# [WORK REQUIRED]
Each line of the records containing "Silent" is to be copied out and returned.

(Extracted data entries)

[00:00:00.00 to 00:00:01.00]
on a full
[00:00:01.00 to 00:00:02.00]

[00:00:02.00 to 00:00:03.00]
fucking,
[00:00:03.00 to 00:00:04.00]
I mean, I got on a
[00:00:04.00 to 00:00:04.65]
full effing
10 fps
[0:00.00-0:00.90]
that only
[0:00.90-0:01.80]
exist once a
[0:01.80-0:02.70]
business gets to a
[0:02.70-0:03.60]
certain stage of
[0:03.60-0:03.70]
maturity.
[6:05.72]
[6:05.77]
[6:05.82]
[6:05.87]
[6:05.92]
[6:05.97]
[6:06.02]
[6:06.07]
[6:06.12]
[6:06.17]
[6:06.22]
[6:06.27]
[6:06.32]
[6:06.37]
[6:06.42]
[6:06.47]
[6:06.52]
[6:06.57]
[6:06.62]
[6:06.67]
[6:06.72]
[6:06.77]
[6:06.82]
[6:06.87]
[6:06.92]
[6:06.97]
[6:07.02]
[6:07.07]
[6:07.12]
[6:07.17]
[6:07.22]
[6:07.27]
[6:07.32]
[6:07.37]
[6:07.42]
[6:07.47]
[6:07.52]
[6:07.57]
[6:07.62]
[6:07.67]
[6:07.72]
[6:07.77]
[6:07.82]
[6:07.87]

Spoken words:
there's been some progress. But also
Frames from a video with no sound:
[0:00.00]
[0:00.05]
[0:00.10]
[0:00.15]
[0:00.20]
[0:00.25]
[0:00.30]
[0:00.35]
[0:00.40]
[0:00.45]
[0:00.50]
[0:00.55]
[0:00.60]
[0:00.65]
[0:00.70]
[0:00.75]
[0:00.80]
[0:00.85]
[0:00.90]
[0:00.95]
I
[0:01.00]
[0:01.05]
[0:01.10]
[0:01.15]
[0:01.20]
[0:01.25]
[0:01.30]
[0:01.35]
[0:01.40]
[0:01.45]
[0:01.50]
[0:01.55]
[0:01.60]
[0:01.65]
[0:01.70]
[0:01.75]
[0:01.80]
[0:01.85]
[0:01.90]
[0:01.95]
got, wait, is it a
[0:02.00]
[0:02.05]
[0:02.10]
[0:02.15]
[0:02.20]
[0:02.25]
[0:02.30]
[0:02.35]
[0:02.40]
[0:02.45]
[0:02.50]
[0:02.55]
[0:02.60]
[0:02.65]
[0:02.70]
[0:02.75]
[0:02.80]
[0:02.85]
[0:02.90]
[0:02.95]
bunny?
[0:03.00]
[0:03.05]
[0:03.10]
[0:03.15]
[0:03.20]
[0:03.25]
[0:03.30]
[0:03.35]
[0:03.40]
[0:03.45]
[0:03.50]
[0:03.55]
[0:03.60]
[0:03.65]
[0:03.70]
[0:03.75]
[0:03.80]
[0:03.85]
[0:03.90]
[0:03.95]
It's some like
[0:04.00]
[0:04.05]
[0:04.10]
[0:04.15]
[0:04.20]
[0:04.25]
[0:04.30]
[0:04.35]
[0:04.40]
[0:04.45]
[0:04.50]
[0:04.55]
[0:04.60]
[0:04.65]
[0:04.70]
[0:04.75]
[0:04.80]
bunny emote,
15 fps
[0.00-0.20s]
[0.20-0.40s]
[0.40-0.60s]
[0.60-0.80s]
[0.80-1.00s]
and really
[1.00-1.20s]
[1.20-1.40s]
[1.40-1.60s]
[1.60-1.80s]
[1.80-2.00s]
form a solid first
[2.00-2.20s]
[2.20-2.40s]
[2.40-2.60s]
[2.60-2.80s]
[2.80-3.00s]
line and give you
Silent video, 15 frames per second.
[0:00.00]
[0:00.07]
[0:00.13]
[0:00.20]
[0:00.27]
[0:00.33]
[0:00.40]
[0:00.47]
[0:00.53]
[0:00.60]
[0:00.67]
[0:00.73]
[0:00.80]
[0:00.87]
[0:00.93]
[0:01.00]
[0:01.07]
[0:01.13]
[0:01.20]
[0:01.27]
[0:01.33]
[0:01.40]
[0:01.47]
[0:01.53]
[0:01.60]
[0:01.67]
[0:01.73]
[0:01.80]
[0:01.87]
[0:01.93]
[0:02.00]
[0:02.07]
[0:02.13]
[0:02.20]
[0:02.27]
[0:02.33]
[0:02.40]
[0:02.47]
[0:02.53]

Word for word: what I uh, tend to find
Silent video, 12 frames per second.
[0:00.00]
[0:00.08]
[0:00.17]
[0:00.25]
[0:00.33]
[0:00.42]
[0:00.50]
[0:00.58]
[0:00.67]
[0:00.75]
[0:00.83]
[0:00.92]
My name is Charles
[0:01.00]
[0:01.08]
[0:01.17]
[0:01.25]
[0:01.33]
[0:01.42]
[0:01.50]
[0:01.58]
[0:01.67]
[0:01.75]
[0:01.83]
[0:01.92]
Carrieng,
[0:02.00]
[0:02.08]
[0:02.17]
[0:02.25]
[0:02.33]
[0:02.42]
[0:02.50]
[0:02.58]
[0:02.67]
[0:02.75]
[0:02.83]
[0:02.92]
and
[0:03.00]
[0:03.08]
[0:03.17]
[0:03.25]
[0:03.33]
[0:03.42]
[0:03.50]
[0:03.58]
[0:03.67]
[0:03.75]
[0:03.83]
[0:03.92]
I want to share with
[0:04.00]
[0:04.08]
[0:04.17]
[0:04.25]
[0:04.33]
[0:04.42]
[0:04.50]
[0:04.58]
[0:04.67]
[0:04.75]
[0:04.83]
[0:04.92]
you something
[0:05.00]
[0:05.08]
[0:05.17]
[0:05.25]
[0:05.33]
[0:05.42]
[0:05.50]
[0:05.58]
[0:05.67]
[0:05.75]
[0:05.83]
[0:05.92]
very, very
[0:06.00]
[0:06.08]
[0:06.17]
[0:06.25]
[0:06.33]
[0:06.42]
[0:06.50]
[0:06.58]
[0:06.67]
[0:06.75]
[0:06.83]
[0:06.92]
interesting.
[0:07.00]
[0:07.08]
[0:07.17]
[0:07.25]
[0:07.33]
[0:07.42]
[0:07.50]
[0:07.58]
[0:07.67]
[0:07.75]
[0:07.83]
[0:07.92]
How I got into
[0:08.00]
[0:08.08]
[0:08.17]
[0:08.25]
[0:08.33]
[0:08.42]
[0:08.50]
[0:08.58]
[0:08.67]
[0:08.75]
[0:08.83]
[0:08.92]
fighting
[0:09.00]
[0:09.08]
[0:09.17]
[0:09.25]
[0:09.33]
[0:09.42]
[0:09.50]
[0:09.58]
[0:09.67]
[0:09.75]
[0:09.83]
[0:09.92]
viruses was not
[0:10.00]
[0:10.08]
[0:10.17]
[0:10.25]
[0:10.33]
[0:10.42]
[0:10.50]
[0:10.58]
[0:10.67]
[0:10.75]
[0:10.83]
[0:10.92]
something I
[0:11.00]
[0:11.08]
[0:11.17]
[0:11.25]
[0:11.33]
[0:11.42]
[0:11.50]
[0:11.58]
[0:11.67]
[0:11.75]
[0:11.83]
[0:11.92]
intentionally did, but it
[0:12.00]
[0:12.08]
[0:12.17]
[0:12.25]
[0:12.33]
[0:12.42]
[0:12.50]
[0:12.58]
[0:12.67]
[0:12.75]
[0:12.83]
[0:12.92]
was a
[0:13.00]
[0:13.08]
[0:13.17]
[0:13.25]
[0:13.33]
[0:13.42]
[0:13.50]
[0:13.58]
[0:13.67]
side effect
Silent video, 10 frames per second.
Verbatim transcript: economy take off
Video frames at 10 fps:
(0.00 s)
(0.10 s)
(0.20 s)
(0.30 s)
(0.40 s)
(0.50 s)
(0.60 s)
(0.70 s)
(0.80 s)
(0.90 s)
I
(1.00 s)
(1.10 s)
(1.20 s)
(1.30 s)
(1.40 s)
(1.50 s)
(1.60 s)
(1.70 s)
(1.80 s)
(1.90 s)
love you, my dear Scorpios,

# [TASK SOLUTION]
Silent video, 15 frames per second.
Silent video, 12 frames per second.
Silent video, 10 frames per second.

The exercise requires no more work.